I’ve seen a trend lately of people who aren’t in serious debt trouble, but who are carrying a relatively small amount of credit card debt – a few thousand dollars – and are having difficulty breaking that cycle. In nearly every case, they also have no cash savings. This is not a coincidence.

We all have expenses that pop up from time to time which often fall into the following categories: car or home repairs, medical or vet bills, and kid expenses.
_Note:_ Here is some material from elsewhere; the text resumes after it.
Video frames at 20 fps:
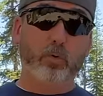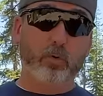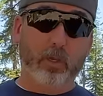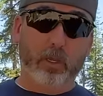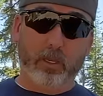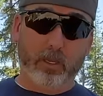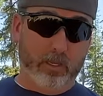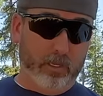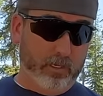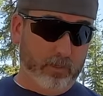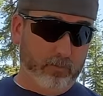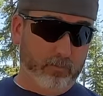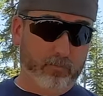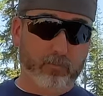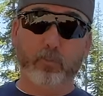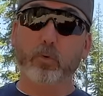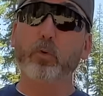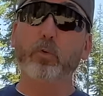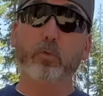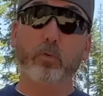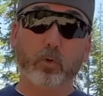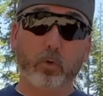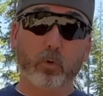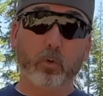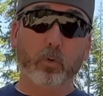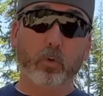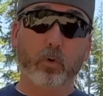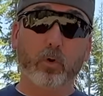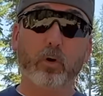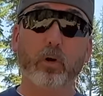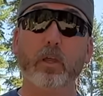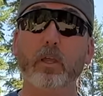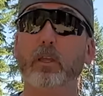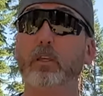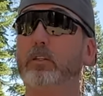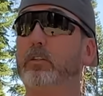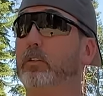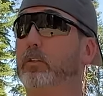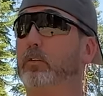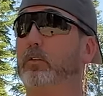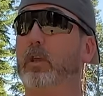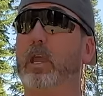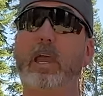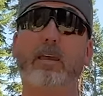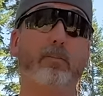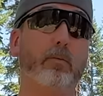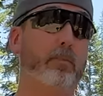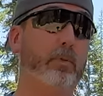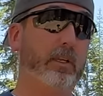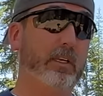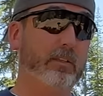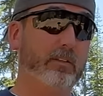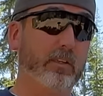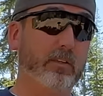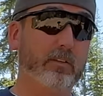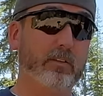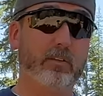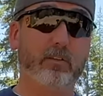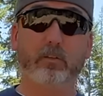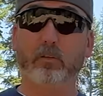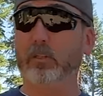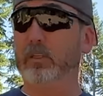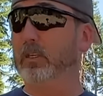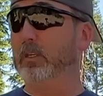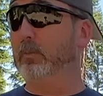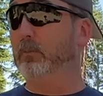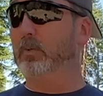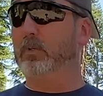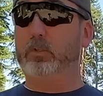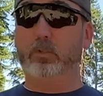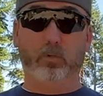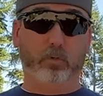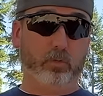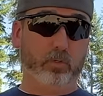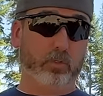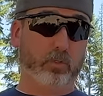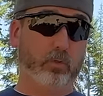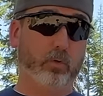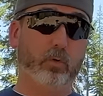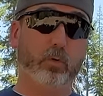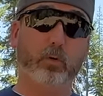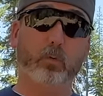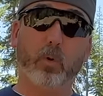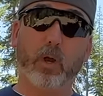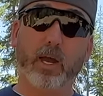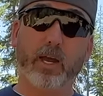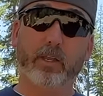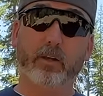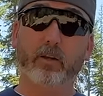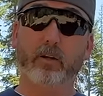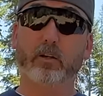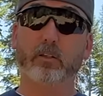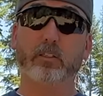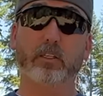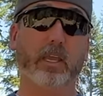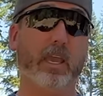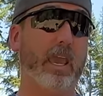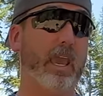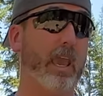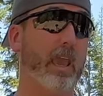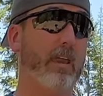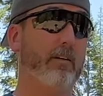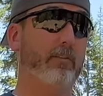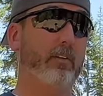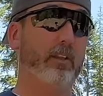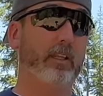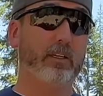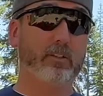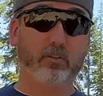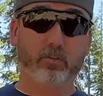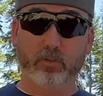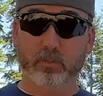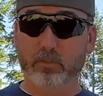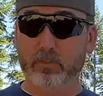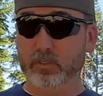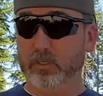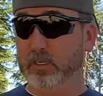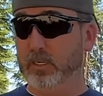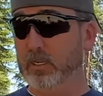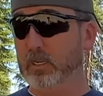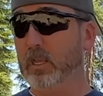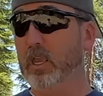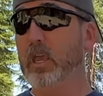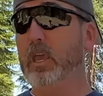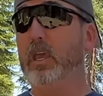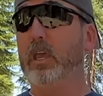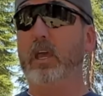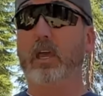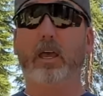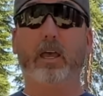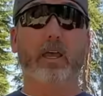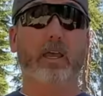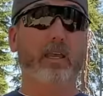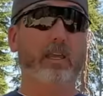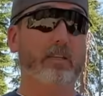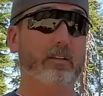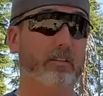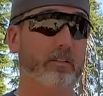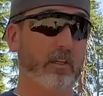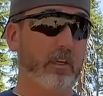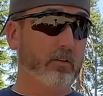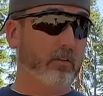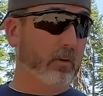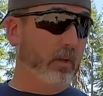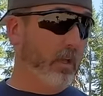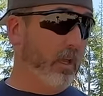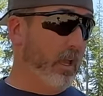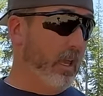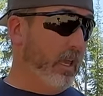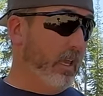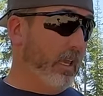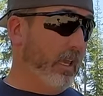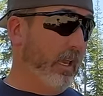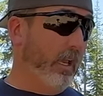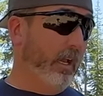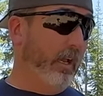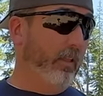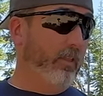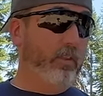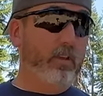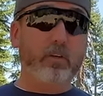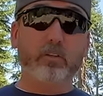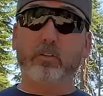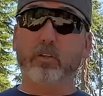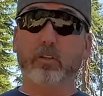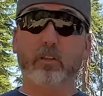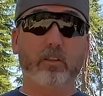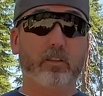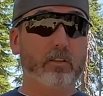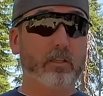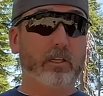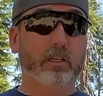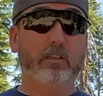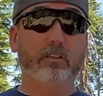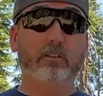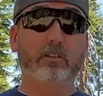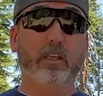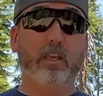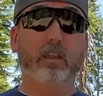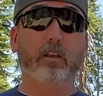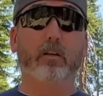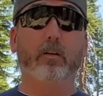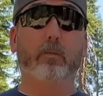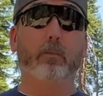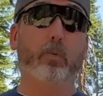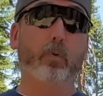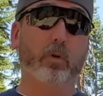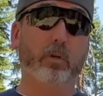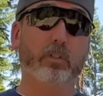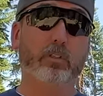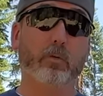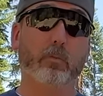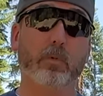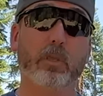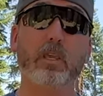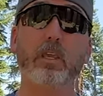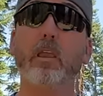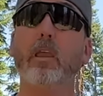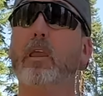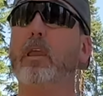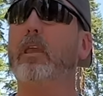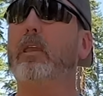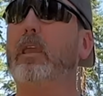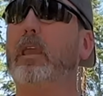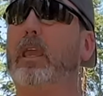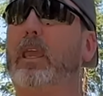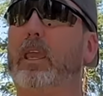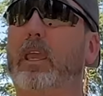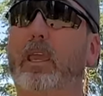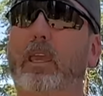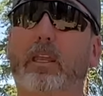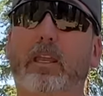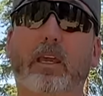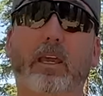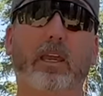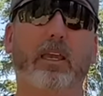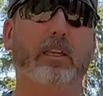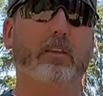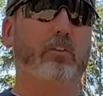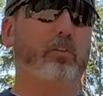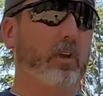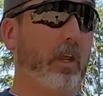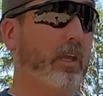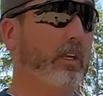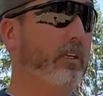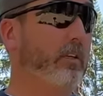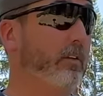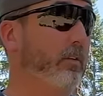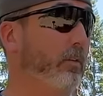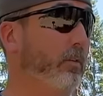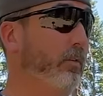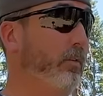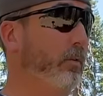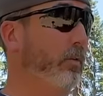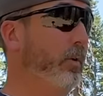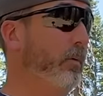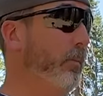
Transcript: uh, food cool, to have a place to sleep, to store water, to have electricity, uh, et cetera. Uh, those are the things that are important to me. And I try to do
You may know that you’re going to need new tires on your car, or you may be surprised that your washing machine suddenly dies, but these things pop up all the time, and many times are too big to be paid for out of your monthly cash flow, so you need a cash cushion to absorb them so that you don’t resort to putting the expense on your credit card with no real plan to pay it off.
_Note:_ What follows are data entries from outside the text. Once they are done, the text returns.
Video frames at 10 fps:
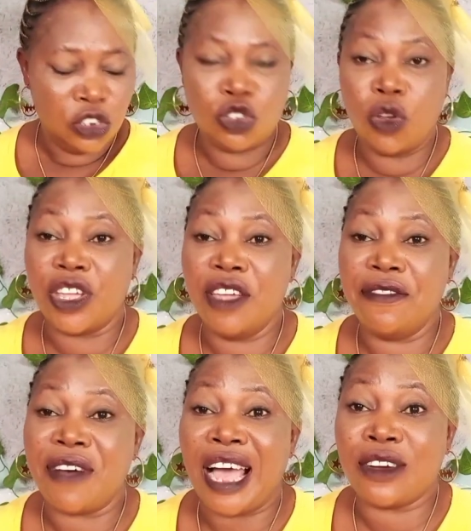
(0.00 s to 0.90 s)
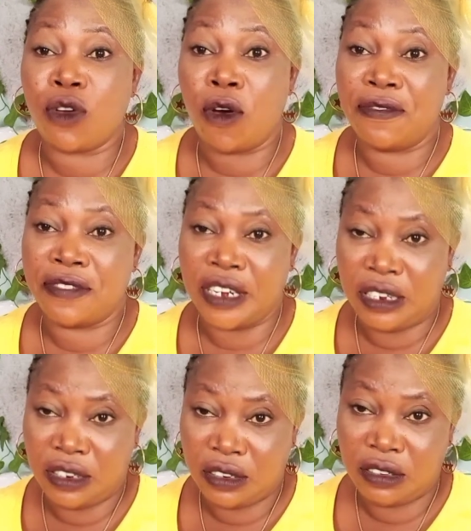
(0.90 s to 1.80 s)
to give an offering
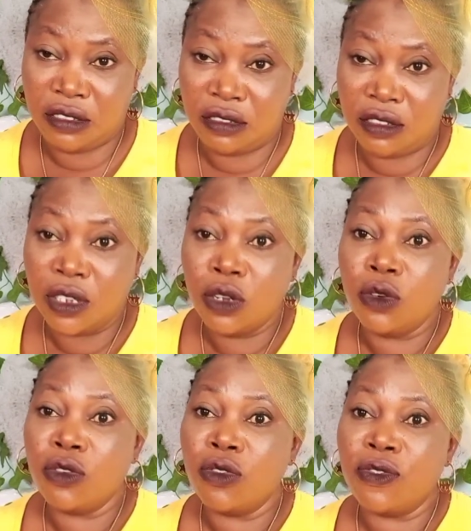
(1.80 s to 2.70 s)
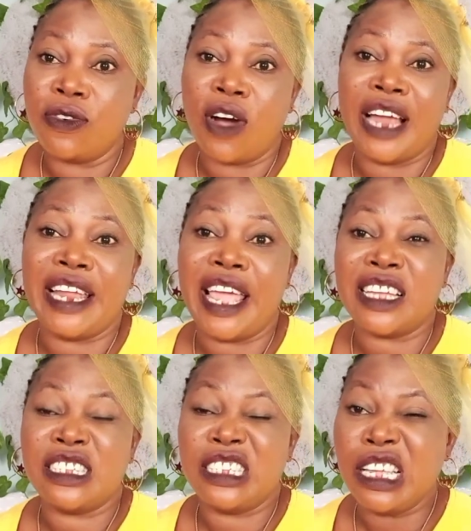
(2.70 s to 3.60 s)
for an
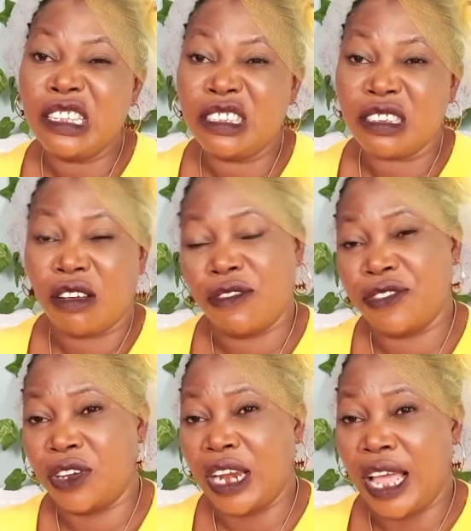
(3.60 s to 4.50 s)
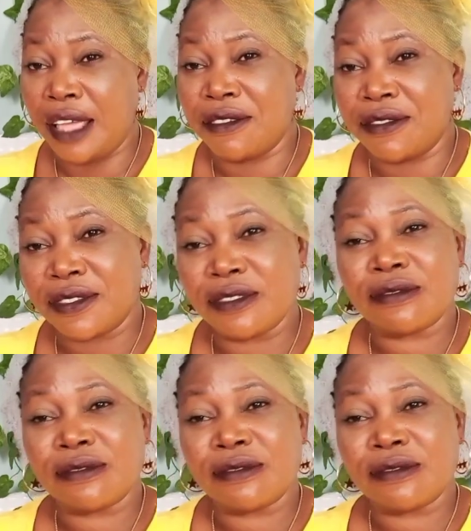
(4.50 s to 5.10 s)
exchange of your life.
The most important thing I can tell you is this: Credit card debt becomes nearly impossible to pay off if you’re continuing to use the credit cards, as it’s a moving target. You have to stop using your credit cards if you want to pay them off.

My advice to people in this situation usually looks something like this:

1. Set up a savings account in your bank and fund it however you can – with your tax refund or a bonus or monthly automatic transfers. Aim for an initial goal of $2,000-$3,000, and don’t stop saving until you get there.

2. Use that savings to pay for things that you can’t manage out of regular cash flow. Do everything you can to avoid using credit cards.

3. Figure out how much you can afford to pay on your credit cards each month, and make that a priority. You may have to make other sacrifices for a period of time to get rid of this debt.

4. Consider ways to reduce the interest rate on your credit cards, whether that’s with a 0% interest credit card, a personal loan from a bank, or even possibly a home equity loan.

5. If you’re still building your savings and find yourself with “extra” money – whether you’re in a 3-paycheck month or your car is finally paid off, or it’s bonus time at work, put half of that money towards your savings account and half toward your credit card debt. If your savings account is already at a comfortable level, you can put all the money towards your debt.

6. Once your credit card debt is paid off, use the monthly payments to increase that savings cushion to a higher level – maybe something in the $5,000-$10,000 range.

This savings cushion is different from a true emergency fund. An emergency fund is designed to be available to pay the mortgage or rent and to put food on the table if you experience a life-changing event such as a job loss or severe disability. That money is sacred and should be only touched in cases of true emergencies. People with credit card debt usually don’t have an emergency fund, or any savings at all. I try to have them start with a modest savings account as described above, and then once they’re out of high-interest debt they can make serious progress towards building a real emergency fund. It’s very difficult to build an emergency fund if you’re also facing 22% interest rates on your credit card debt.

I have some clients who I see on an ongoing basis who have been remarkably successful in getting a handle on their credit card debt and also building a small savings cushion at the same time. The key is usually their level of motivation; if they’re done with debt and can’t take it anymore, I find that they are able to take the necessary steps to build this small amount of savings, and they stop using credit cards entirely – often they choose to cut them up as part of the process. They can see the light at the end of the tunnel and can visualize what their lives will be like when hundreds or thousands of dollars aren’t going out the door every month to pay down old credit card debt.